> **WORK INSTRUCTIONS**:
Nothing in the records below may change; print them all exactly.
------------------------------------------------------------------------
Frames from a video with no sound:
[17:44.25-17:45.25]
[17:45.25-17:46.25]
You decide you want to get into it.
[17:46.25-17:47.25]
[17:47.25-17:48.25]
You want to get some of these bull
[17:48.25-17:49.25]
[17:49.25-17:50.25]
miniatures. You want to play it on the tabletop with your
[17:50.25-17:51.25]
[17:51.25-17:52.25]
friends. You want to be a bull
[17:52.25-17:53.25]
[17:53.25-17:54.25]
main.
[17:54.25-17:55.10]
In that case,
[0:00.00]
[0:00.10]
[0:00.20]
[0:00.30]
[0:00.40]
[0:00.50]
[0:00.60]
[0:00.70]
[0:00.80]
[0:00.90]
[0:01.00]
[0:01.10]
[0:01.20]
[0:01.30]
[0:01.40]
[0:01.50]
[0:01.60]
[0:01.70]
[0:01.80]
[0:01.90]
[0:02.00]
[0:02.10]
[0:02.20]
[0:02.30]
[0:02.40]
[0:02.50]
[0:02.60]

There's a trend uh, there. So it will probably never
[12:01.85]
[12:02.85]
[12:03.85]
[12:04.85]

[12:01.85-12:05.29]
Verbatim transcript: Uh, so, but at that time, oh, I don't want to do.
------------------------------------------------------------------------
> **RESULT BELOW**:
Frames from a video with no sound:
[17:44.25-17:45.25]
[17:45.25-17:46.25]
You decide you want to get into it.
[17:46.25-17:47.25]
[17:47.25-17:48.25]
You want to get some of these bull
[17:48.25-17:49.25]
[17:49.25-17:50.25]
miniatures. You want to play it on the tabletop with your
[17:50.25-17:51.25]
[17:51.25-17:52.25]
friends. You want to be a bull
[17:52.25-17:53.25]
[17:53.25-17:54.25]
main.
[17:54.25-17:55.10]
In that case,
[0:00.00]
[0:00.10]
[0:00.20]
[0:00.30]
[0:00.40]
[0:00.50]
[0:00.60]
[0:00.70]
[0:00.80]
[0:00.90]
[0:01.00]
[0:01.10]
[0:01.20]
[0:01.30]
[0:01.40]
[0:01.50]
[0:01.60]
[0:01.70]
[0:01.80]
[0:01.90]
[0:02.00]
[0:02.10]
[0:02.20]
[0:02.30]
[0:02.40]
[0:02.50]
[0:02.60]

There's a trend uh, there. So it will probably never
[12:01.85]
[12:02.85]
[12:03.85]
[12:04.85]

[12:01.85-12:05.29]
Verbatim transcript: Uh, so, but at that time, oh, I don't want to do.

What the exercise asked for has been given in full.